Eryngium giganteum, is a large, strikingly ornamental and architectural plant with coarse, thistle-like, clump-forming biennial or short-lived perennial that typically grows 2-4 ft tall (less frequently to 6 ft). Plants feature basal rosettes of heart-shaped green leaves (to 6 in long) and smaller spiny ovate stem leaves.

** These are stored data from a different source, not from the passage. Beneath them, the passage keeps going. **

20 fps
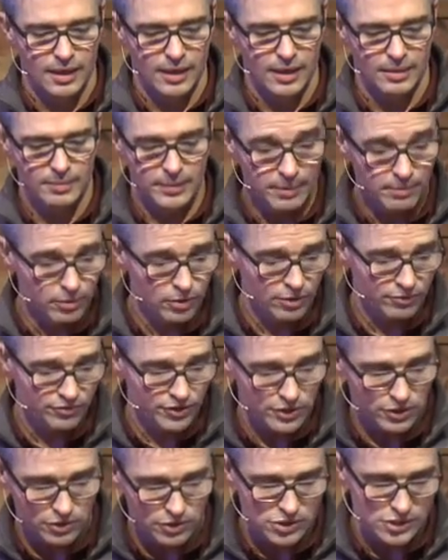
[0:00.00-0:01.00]
And a member of
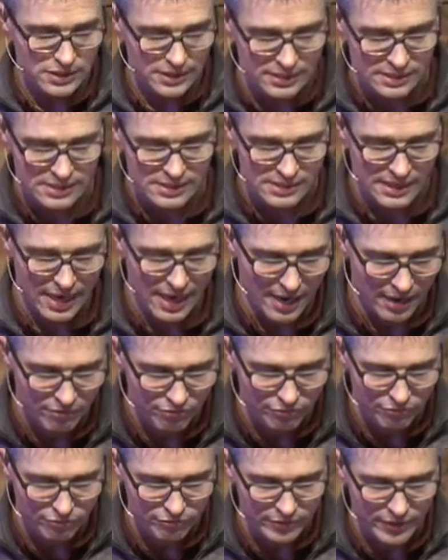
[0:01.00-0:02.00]
the nursing
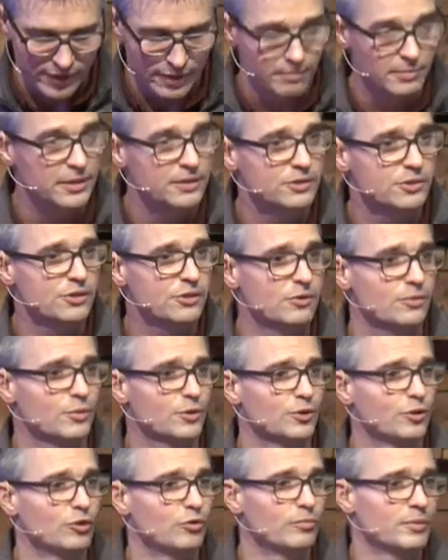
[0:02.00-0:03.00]
staff came into the
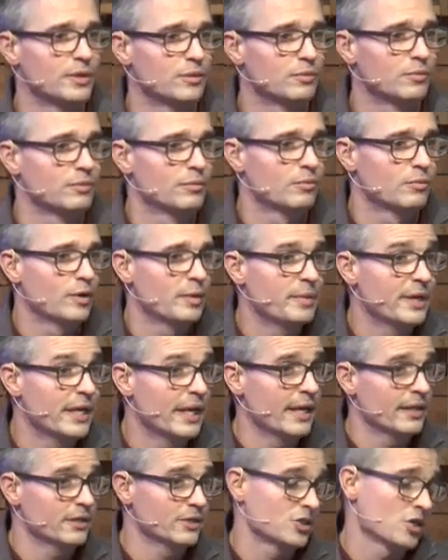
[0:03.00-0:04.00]
room and we
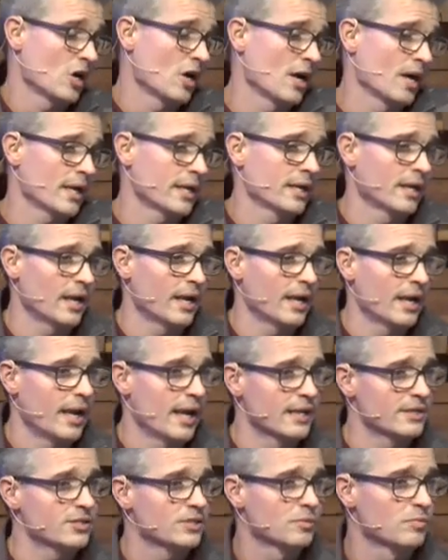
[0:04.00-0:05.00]
began to talk, and I
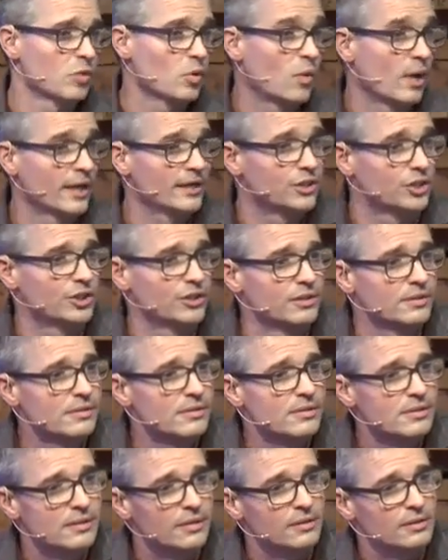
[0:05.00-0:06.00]
asked some
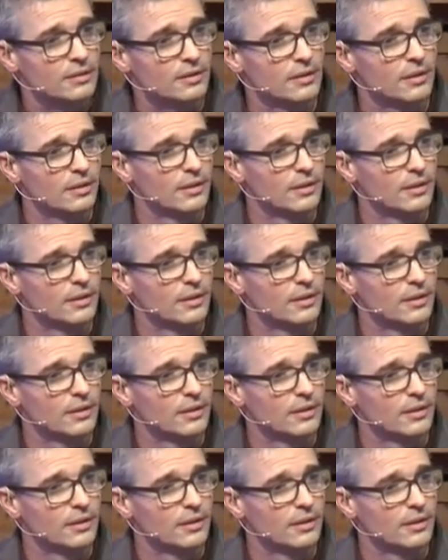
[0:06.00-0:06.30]
questions and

Tiny, stemless, blue silver flowers tightly packed into cone-shaped, thistle-like heads (umbels to 4 in long) appear in late spring, in branched clusters on stiff stems that rise from the centres of the basal rosettes. Each flower head displays a showy collar of spiny, holly-like, silvery grey bracts (each bract to 2.5 in long).

  • Full sun
  • Loamy sandy well draining soil
  • Surface sow onto moist well-drained seed compost. Just cover with potting mix. Propagate 18-22°C. for 2 to 4 weeks. Do not exclude light. Germination can be slow. Seal seed container in a polythene bag and leave for 2 further weeks, then cold stratify. Move to a fridge 4°C for 3 to 6 weeks. After this return to warmth but no more than 18°C. If germination does not occur within 6 to 10 weeks, return to fridge for further 3 to 6 weeks. Examine regularly and immediately remove any seeds which show signs of germination. Move to 8cm pots. Acclimatize and transplant out when large enough and all risk of frost has passed.
  • OR direct sow outdoors in early spring or late fall - or place seeds in the fridge for three weeks (a cold treatment is required to sprout well). Cover lightly and water in lightly.
  • Plant spacing: 24 in apart
  • Germination: 60 days after chill period.
  • Seed Count: 5


More about Ellen Willmott

Ellen funded numerous plant-hunting expeditions to China; several plant species are named after her (Ceratostigma willmottianum, Iris willmottiana, Rosa willmottiae, etc.). Ellen was also a hybridizer, notably of narcissus, and an important contributor and (rare) female member of the Royal Horticultural Society - In 1897, she was awarded the Royal Horticultural Society's (RHS) most prestigious tribute, the Victoria Medal of Honour, a sign of how much her work was admired in an industry heavily populated by men.

Ellen was an accomplished writer and wrote books on gardening, and her gardens; she was greatly admired by another celebrated landscaper/designer and author Gertrude Jekyll, who called her 'the greatest of all living women gardeners.' Absolutely, ahead of her time.